Cancelled KRS-ONE talk reflects Oxford snobbery
At 9:30pm on Monday in Christ Church JCR, a great big black man was transforming things. He was transforming himself out of a black man. He was making the cigarette machine a ladder, he was offering us up a record of our meeting in a shoe. True Hip-Hop, he said, is a transformation of the subject-object relationship through a powerfully changed, and changing consciousness. It was an uncomfortably incongruous sounding thing to be saying.
It was uncomfortable because he should have been saying it with the respect and support of the institution at which he was a guest. It was incongruous because he was not speaking like a man who might bring in his entourage ‘people from outside’, intent on picking fights with the venerable bricks; the man the Dean of New College, Michael Burden, obviously thought he was. In fact, he was a man bringing the ‘Hip-Hop Declaration of Peace."

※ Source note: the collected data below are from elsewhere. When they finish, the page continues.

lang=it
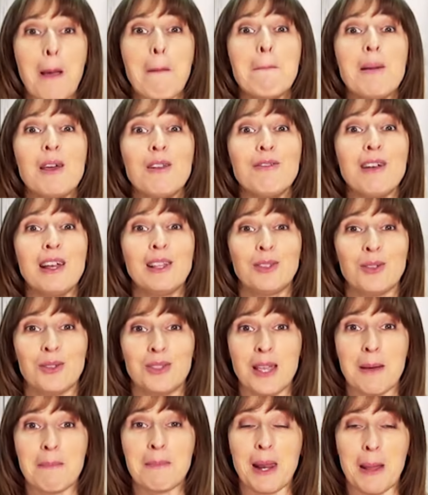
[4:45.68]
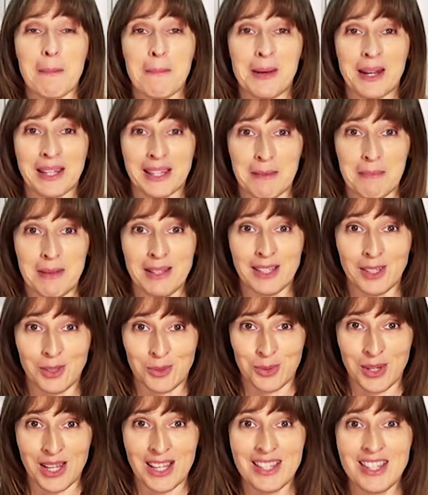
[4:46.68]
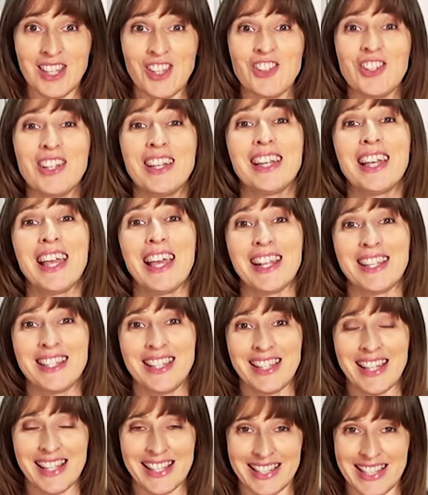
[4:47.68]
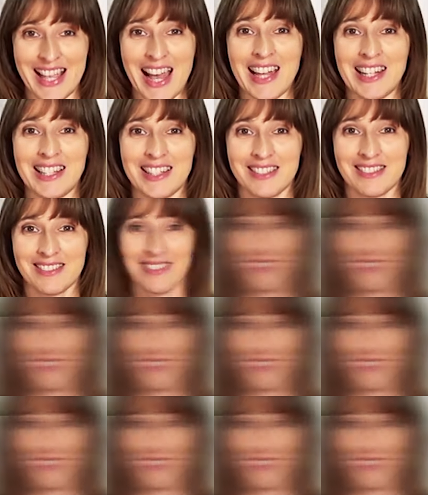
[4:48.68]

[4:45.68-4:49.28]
perfetto sia per appartamenti turistici che residenziali.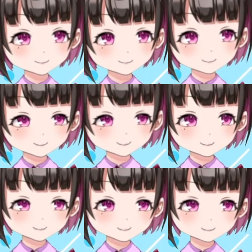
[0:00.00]
全北
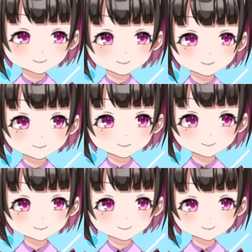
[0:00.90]
ヒュンダイ2試合連
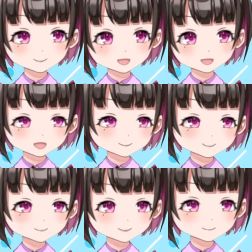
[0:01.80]
続で延長戦勝っ
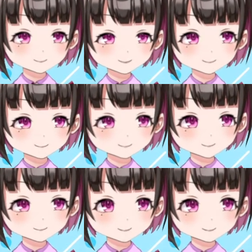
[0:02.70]
てる。それだけに
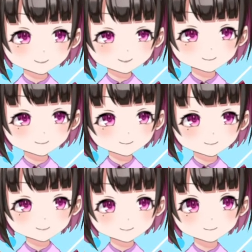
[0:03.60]
怖い。そうなんで
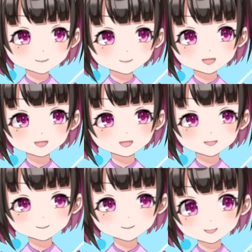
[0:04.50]
すよ
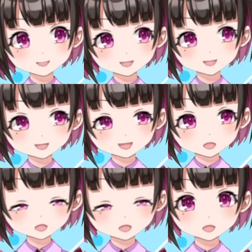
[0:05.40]
ね。しか
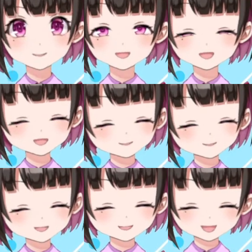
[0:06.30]
も先制され
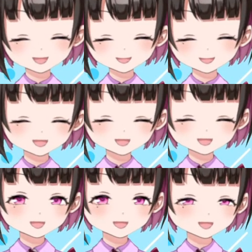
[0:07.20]
た試合では
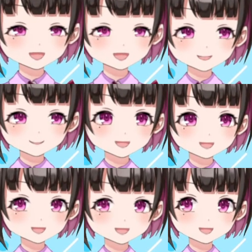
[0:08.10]
3試合勝って
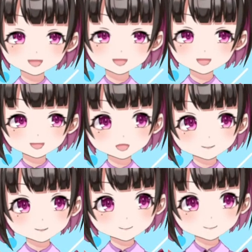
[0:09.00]
いるという、
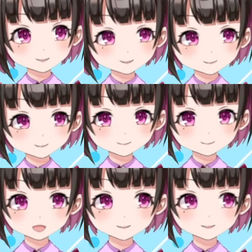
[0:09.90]

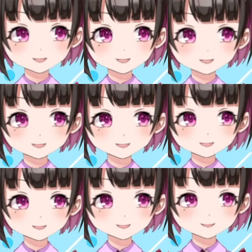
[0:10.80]
す
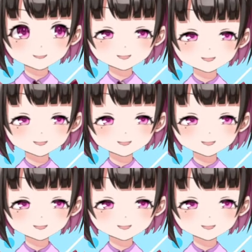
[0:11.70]
ごい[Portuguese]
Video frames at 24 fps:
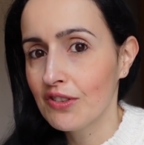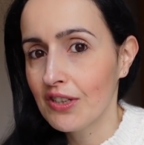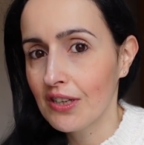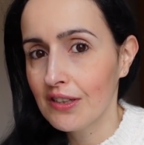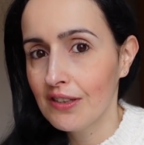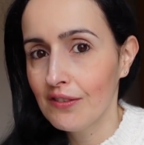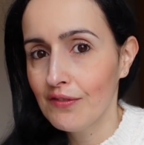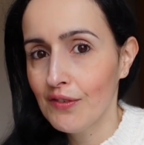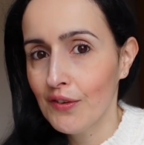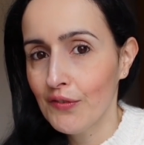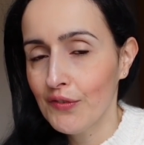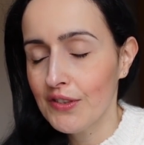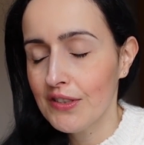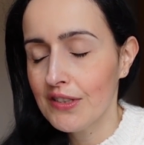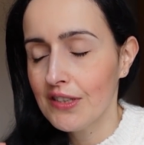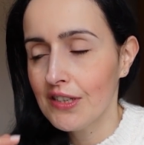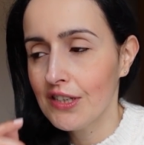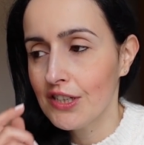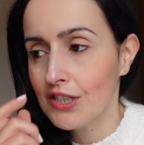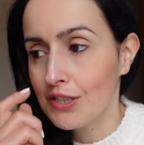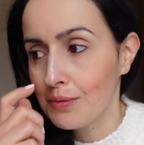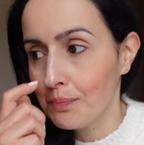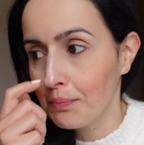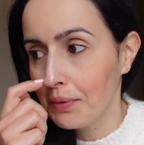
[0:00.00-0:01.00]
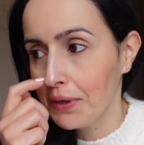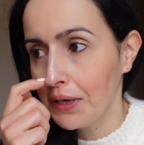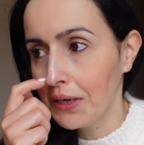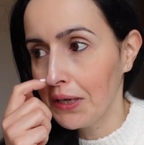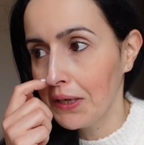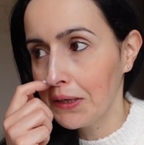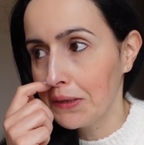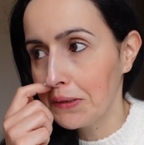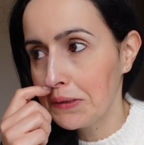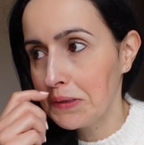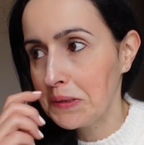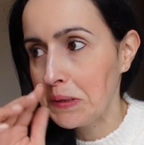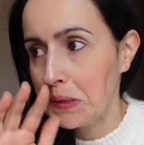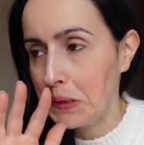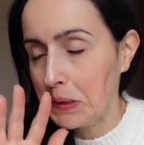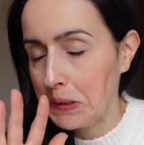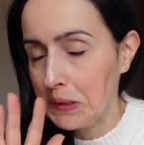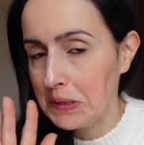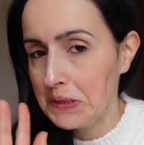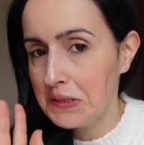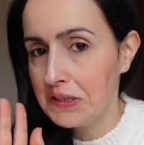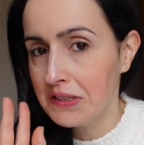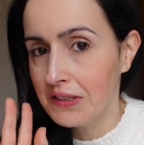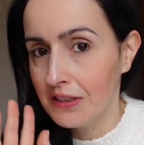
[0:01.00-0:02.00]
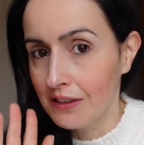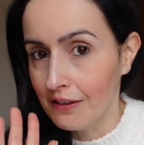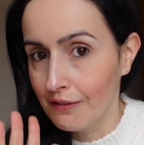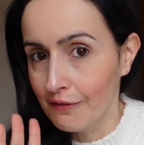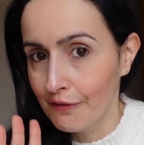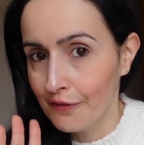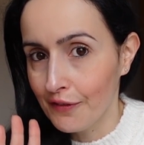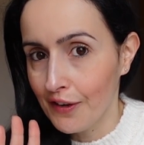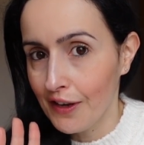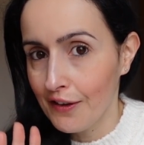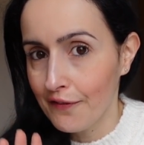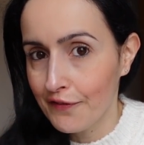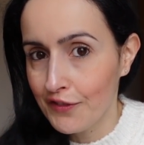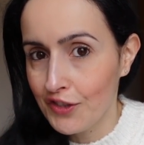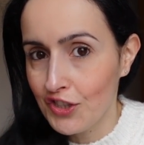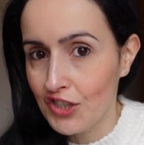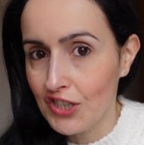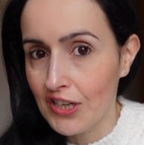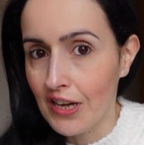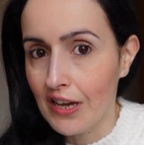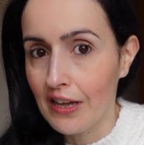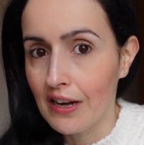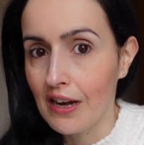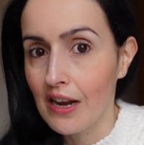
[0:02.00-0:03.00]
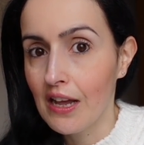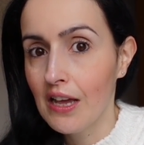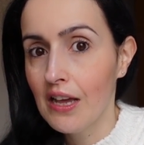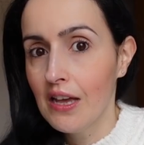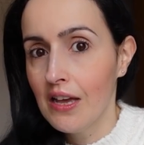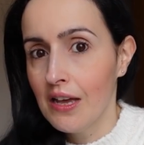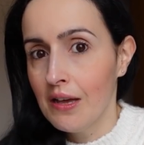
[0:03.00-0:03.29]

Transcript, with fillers: Já estive a fazer a experiência e sim, vai fecharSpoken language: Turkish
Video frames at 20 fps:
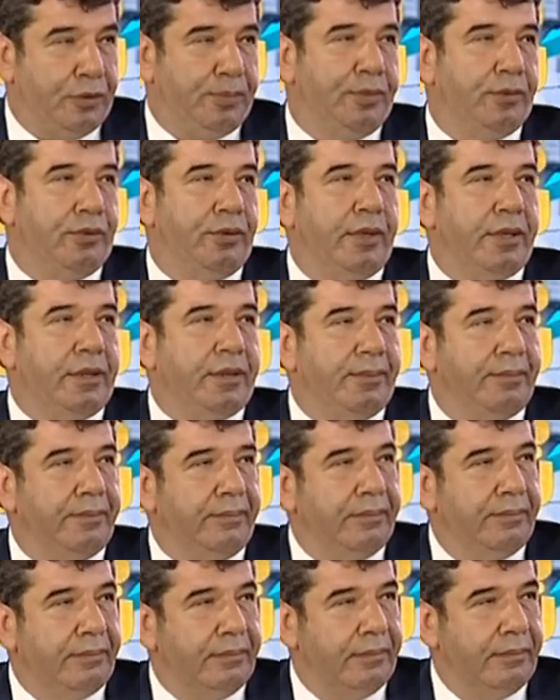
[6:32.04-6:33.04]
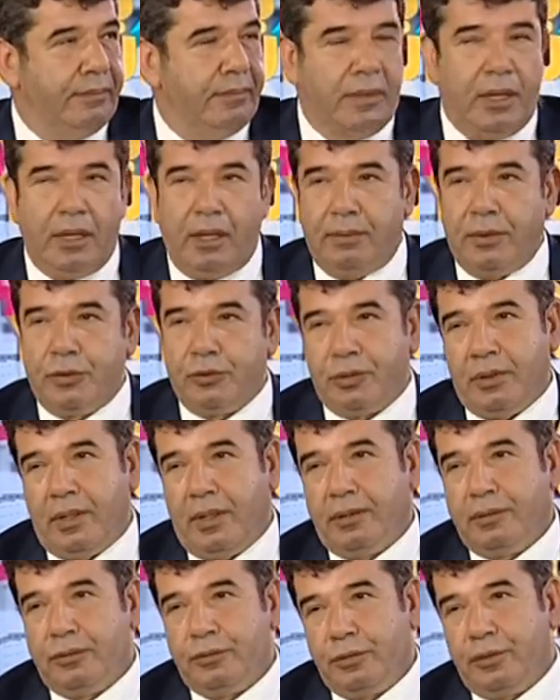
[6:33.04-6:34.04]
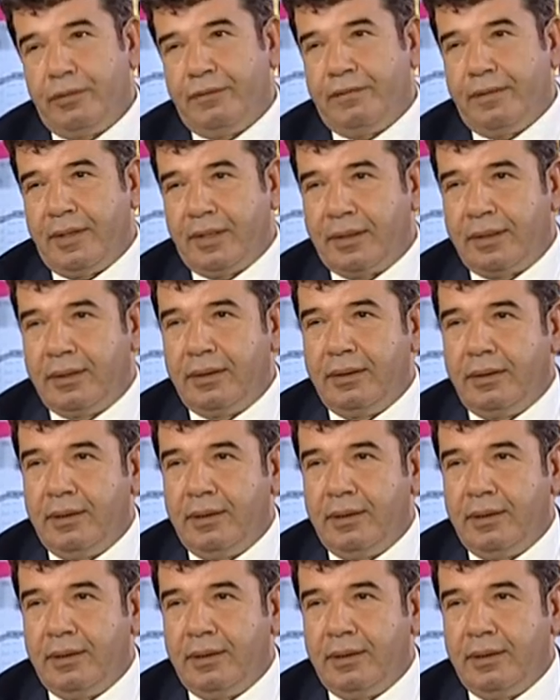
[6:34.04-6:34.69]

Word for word: bir tüketim ama şu an çok farklı.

KRS-ONE is one of the most successful Hip-Hop artists of the last twenty-five years. As a representative for Oxford Contemporary Arts Society, I had invited him to give a lecture at New College on Monday night.
At around about 2pm on Monday, I was informed that the Dean had cancelled the talk, with no negotiations, due to the threat from that dangerous minority of people who don’t attend Oxford University, but have the temerity to log onto the OCAS website, or glance at a poster, and turn up to a lecture. KRS did grow up in the Bronx listening, as he told us, to beats played on illegally tapped electricity from street lamps.
He was, as he told us without any aggrandising pride, located in a network which, in some complex way, placed value in violence and drugs, notably cocaine; things not uncommon in these fair spires. In this context, he talked a little about the beginnings of what he called ‘Hip-Hop consciousness’.
It is a context that might, in the listening, become an aesthetic brutality, a sparky poverty that unthinkers might be tempted to see as attractive, unthinkers who cannot, like Oxford students, negotiate worlds for themselves. Even after an impassioned and articulate speech about self-creation and transformation of received ideas from a massively famous Hip-Hopper, people might still be attracted to the culturally associated rapideal of a gun toting, coke-smoking, egotistical (college-smasher).
Stupid replication certainly does happen. But an act likelier to consolidate such stupidity, is of the type of which Michael Burden has become the unhappy representative: the reactionary, the closed, the rude; an uninformed presumption of ignorance for everyone else and blind to his own. It is exactly in mistakenly assuming the prevalence of stupid replication that engenders and entrenches shades of reactionary actions, the relationship is symbiotic.
I am not suggesting that the Dean of New College was scared that his students would turn into gun-crazed coke fiends if they saw KRS, but the assumption is that somebody has. What makes that assumption so ludicrous is that it not only shows a total inability to differentiate between context and individual, but a disrespect for the very work that the individual in question is doing.
Clearly the ways in which KRS presented himself were strange and different from the majority of the institution in which he was speaking; when he got into Christ Church he erupted into a fizz of exaltation that wouldn’t dull up until the (extremely helpful and forgiving) porters of Christ Church sheepishly asked him to leave at ten. Sometimes he appeared to contradict himself.
The notion that one should ‘unlearn’, in order to re-create the world according to one’s own ‘basic nature’ presents perhaps some unassailable difficulties, if one is going to try and reconcile it with acknowledging the implied corresponding ‘truth’ of somebody, or something, else’s ‘basic nature’. But inherent in the notion is its own critique.
He asserted, in no uncertain terms, the strength of a definite set of principles couched joyously in the bumf of his personal experience while at the same time picking us up in his own bear arms almost, told never to accept without question what people assert over us. The event in its incongruity was important, persuasive, and, unfortunately, saddening.